Now, both $\alpha$ and $\beta$ are units in their respective integer rings, and if the fields are the same, it must be that there are (small) integers $m$ and $n$ such that $\alpha^m=\beta^n$. The reason is that both $K$ and $L$ are cubic fields with only one real embedding and one complex. This follows from the fact that both polynomials cross the $x$-axis only once. The consequence for the groups of units is that each is of the form $\mathbb Z\oplus C_2$, where the second is just the cyclic group $\{\pm1\}$. Now, if I was very ambitious, I’d calculate the real roots of $f$ and $g$, and find the ratio of their logs. If this is not obviously a rational number, I’d be completely convinced that the two groups of units were incommensurable, and feel confident that the fields thus were different.

EDIT:

Here’s another approach that is just as advanced, but complete and not dubious. Look at the situation locally at the prime $3$. Since $f(x-1)=x^3-3x^2+6x-3$, Eisenstein, $K$ has just one prime above $3$, totally ramified. On the other hand, modulo $3$, we have $x^3+x+1=(x-1)(x^2+x-1)$, so that in $L$, $3$ splits into two primes, one of degree $1$ and one of degree $2$ with residue field extension degree $2$. That is, $L$ is unramified at $3$. So the fields are different, and therefore $\beta\notin K$.

Answer 2

The discriminant of $f$ is $-59$ and the discriminant of $g$ is $-31$. These two numbers are square-free, so they are actually the discriminants of the ring of integers of the corresponding number fields $K$ and $L=\mathbf Q[x]/g(x)$. Since $(31,59)=1$ it follows that $g$ has no root in $K$ (because $K$ ramifies only over the prime $59$, and $L$ ramifies only over the prime $31$).

Suggestion for a more elementary approach: pick an indeterminate element $y=u\alpha^2 + v\alpha + w \in K$, where $u,v,w \in \mathbf Q$. By calculating a linear dependence relation between $y^2, y$ and $1$, obtain a (not necessarily monic) polynomial $p(x) \in \mathbf Z[u,v,w][x]$ such that $p(y) = 0$. Then, calculate the resultant of $p$ and $g$ by writing it as the determinant of the appropriate Sylvester matrix. This will give you a polynomial $R\in \mathbf Z[u,v,w]$. If you can prove that $R(a,b,c) \neq 0$ for all $(a,b,c) \in \mathbf Q$, it will follow that $f$ has no root in $K$.

Answer 3

For good measure, here is a solution closer to what's in Artin's Algebra.

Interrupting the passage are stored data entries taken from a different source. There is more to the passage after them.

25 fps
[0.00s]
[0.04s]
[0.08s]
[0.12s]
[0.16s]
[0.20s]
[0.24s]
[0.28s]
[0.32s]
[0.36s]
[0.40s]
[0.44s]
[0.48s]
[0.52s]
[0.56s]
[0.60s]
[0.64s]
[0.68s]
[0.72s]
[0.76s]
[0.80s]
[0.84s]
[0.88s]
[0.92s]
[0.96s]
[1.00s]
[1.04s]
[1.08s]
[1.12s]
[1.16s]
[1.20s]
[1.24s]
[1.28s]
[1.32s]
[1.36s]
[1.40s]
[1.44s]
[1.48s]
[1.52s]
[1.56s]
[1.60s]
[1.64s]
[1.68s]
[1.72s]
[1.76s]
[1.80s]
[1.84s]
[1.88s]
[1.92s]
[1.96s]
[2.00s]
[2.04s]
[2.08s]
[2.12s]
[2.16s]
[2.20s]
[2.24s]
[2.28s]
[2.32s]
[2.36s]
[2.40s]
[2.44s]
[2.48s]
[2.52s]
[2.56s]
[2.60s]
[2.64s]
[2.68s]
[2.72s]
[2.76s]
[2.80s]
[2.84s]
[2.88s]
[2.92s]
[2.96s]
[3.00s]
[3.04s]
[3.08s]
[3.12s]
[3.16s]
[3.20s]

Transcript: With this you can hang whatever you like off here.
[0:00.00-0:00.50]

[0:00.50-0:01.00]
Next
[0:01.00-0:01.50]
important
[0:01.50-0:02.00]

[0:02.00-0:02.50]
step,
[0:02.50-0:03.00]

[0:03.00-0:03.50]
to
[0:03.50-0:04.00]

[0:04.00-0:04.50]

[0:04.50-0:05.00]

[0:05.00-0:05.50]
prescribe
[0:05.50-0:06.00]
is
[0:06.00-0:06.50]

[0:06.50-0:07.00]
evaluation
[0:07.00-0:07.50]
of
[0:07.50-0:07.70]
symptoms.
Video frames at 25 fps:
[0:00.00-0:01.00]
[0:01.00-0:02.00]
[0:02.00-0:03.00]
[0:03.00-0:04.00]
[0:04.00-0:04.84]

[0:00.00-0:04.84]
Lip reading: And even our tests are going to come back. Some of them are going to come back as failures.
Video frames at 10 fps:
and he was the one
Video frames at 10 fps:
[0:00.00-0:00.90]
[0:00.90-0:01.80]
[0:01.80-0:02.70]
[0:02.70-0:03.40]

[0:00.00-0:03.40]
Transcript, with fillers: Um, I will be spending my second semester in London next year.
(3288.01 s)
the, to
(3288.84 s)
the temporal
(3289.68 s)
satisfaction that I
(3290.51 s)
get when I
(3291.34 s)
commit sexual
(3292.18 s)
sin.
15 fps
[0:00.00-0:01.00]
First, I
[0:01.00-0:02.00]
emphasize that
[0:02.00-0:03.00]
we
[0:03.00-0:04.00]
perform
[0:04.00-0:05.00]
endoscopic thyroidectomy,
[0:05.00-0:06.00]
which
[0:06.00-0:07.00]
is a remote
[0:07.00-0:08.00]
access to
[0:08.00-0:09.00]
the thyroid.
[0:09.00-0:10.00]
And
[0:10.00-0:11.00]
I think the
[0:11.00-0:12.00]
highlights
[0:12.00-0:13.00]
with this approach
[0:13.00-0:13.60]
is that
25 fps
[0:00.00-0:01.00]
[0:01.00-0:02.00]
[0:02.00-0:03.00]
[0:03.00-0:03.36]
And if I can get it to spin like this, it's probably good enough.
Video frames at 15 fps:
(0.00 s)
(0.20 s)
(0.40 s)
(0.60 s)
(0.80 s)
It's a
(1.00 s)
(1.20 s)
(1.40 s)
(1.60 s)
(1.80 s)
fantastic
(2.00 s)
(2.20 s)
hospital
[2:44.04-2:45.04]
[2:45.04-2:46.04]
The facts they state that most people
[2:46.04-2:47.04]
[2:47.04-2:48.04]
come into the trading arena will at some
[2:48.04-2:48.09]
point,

As Bruno noted, the discriminants are $-59,-31$. These two are not squares, so by Galois Theory for Cubics (16.8.5), the splitting fields $L_f,L_g$ both have degree $6$ over $\mathbb{Q}$, with Galois group $S_3$. If $g(x)$ had a root in $K$, then it splits completely in $K$ by the Splitting Theorem (16.3.2), hence $L_f \cong L_g$ since both are of degree $6$ over $\mathbb{Q}$. Since the Galois group is $S_3$, there should be one intermediate field of degree $2$ over $\mathbb{Q}$, but we have two, $\mathbb{Q}(\sqrt{-59})$ and $\mathbb{Q}(\sqrt{-31})$, a contradiction.